Presidential libraries began merely as repositories for documents and other government papers that would allow scholars to conduct vital research. That function continues but they are now primarily museums. While George W. Bush’s edifice seems to focus more on educating citizens about the choices the 43rd president was forced to make about war and peace, there’s little doubt that Obama’s will be a paean to his glory. The estimated cost of Obama’s library is expected to be over $1 billion, more than twice the amount spent on Bush’s place. The building that will go up in Chicago will probably make the more modest edifices honoring the Bushes, Clinton, Reagan and all of the other 20th century presidents, look like shacks.

But with Hollywood honchos already thinking about how they will help brush up Obama’s “narrative,” the main point of the Obama library won’t be so much grandeur as it will be to exalt the legacy of the 44th president. While the tone of Bush’s opening remarks when his library opened was humility (a theme reflected in its exhibit if not in the concept of a half-billion dollar museum), one suspects there will not be much of it in the place built to honor a man who has shown precious little of that quality in his presidency.

As our first African-American president, Barack Obama is an important historical figure. Even if think little of his primary accomplishments — a dubious health care program that may wind up doing as much harm as good and a Iran nuclear deal that is strengthening a dangerous Islamist regime — that fact will influence history’s view of him.

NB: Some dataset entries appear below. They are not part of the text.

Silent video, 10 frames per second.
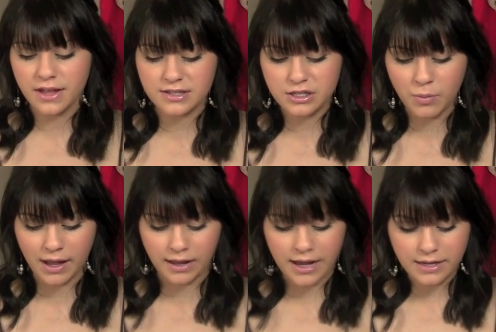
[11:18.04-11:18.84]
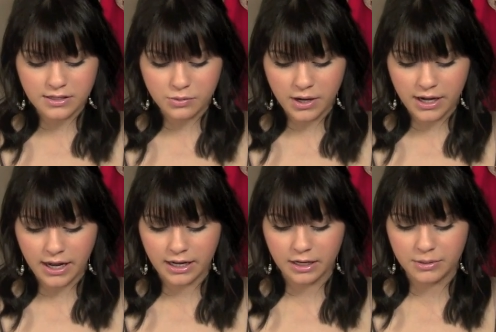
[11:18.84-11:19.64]
that's Zoella. The next one
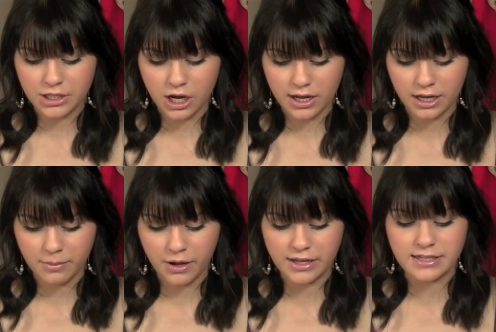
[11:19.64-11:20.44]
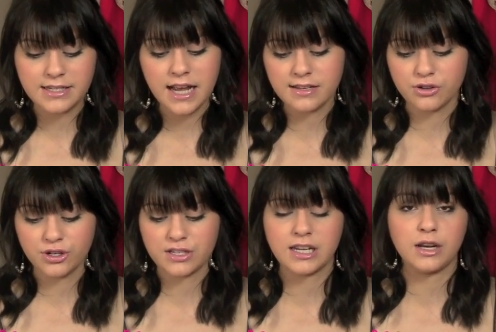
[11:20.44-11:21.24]
I'm going to be talking about is Tess
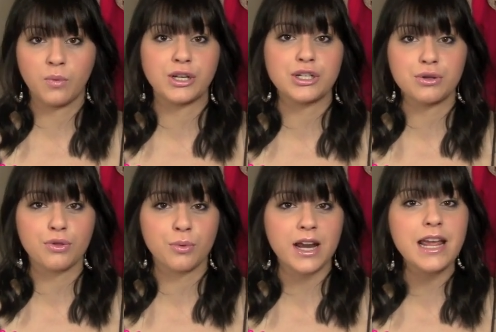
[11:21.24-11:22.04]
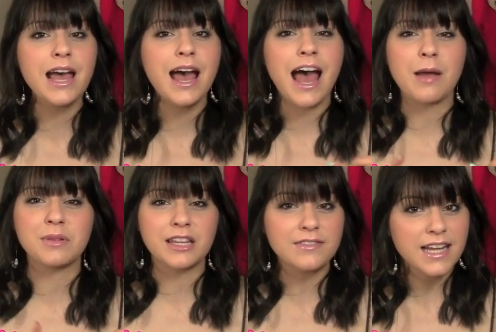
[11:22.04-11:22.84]
Christine one two three. I
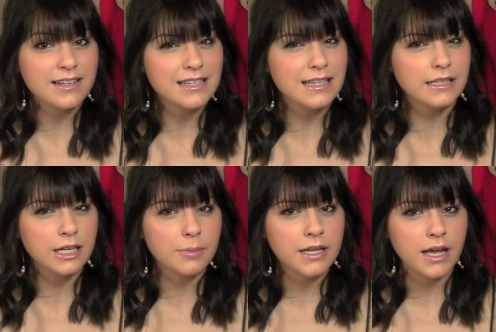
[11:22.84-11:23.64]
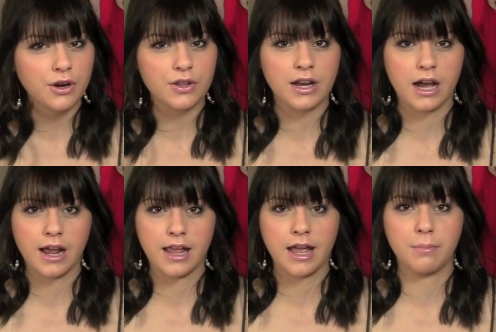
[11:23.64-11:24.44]
believe Tess is a little bit younger than
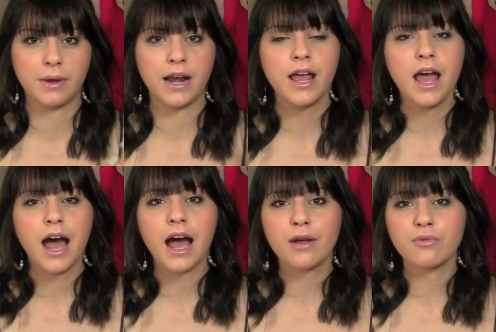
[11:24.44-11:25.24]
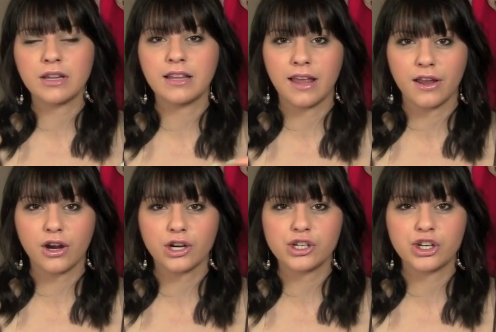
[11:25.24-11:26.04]
I am, but I really like
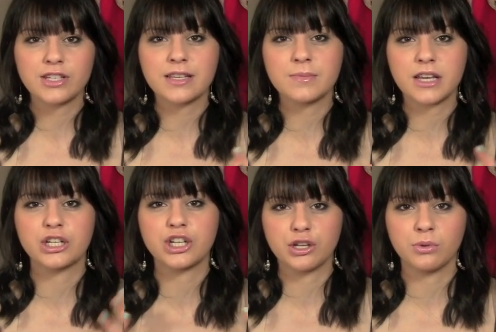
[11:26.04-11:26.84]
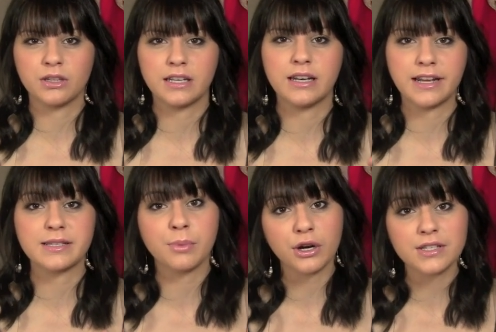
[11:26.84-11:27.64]
her. She just seems like a genuinely
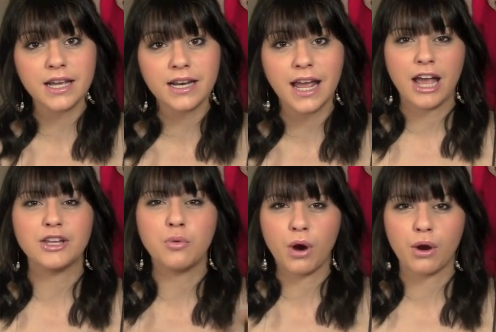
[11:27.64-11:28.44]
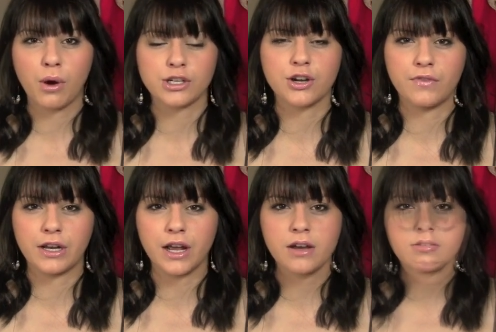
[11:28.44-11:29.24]
nice person, and you want to watch her
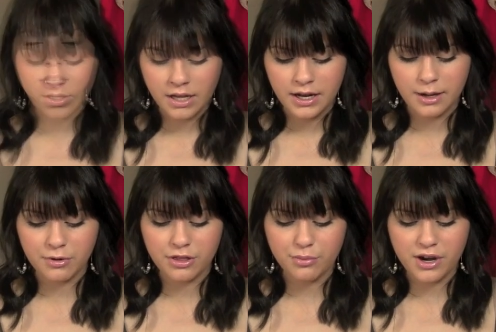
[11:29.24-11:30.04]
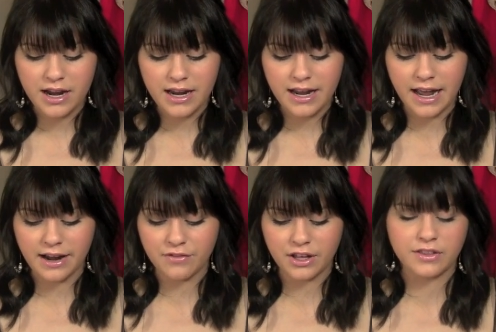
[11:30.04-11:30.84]
videos. Number three,
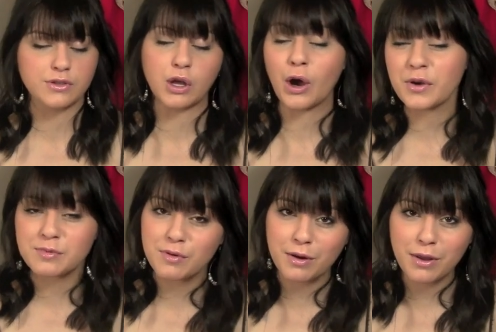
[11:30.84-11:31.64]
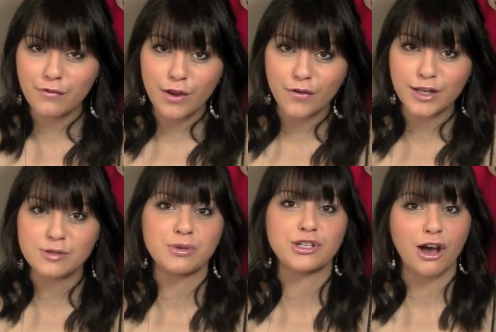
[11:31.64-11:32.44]
and I feel like this will always be one of my
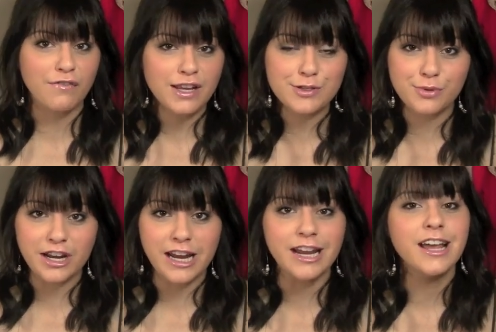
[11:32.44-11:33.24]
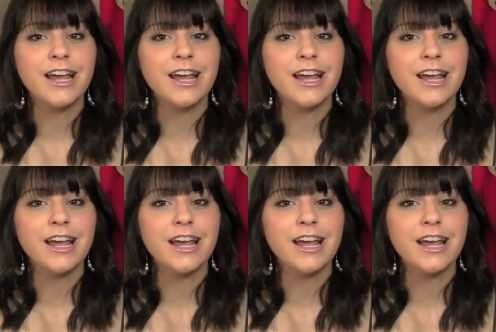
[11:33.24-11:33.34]
favorites, but Dollface Ree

Yet there is something distinctly unhealthy for democracy in our new tradition of building bigger and bigger museums for each president as if they were pharaohs in ancient Egypt trying to construct bigger pyramids than those erected for their predecessors. Such institutions are a reflection of the inflation of each president into something earlier Americans would think of as a monarch rather than the elected leader of a republic. The harnessing of Hollywood and Silicon Valley high-tech to Obama’s ego in a billion-dollar pyramid ought to trouble us a bit even if it is only his admirers who will pay for it.

Barack Obama’s eight years in the White House do prove that any American — regardless of race — may grow up to be president and that is a good thing for which we should be grateful. But the problem with these libraries and the cult of the presidency of which they are the tangible expression isn’t a matter of taste. They are the essential building blocks of a process that turns each presidential family into royalty and then a dynasty carrying over their influence in politics and culture long after they have been sent home.

Even more troubling is the prospect that Obama will link his pyramid to a new foundation that will be cut from the mold of the Clinton’s efforts. Their family foundation is a toxic mix of influence peddling and a thinly veiled political slush fund. There’s little doubt that Obama could match or even exceed their efforts. And that’s why we should worry about the post-Obama presidency and that of future presidents who will similarly use their positions to create new hybrid institutions that pose as philanthropies while actually performing a very different less exalted non-charitable purpose. As it is difficult to imagine him operating with the humility of either Bush, it’s likely Obama will become a permanent presence in which his library and foundation will be bases from which he will continue to influence our political life for the worst for many years to come.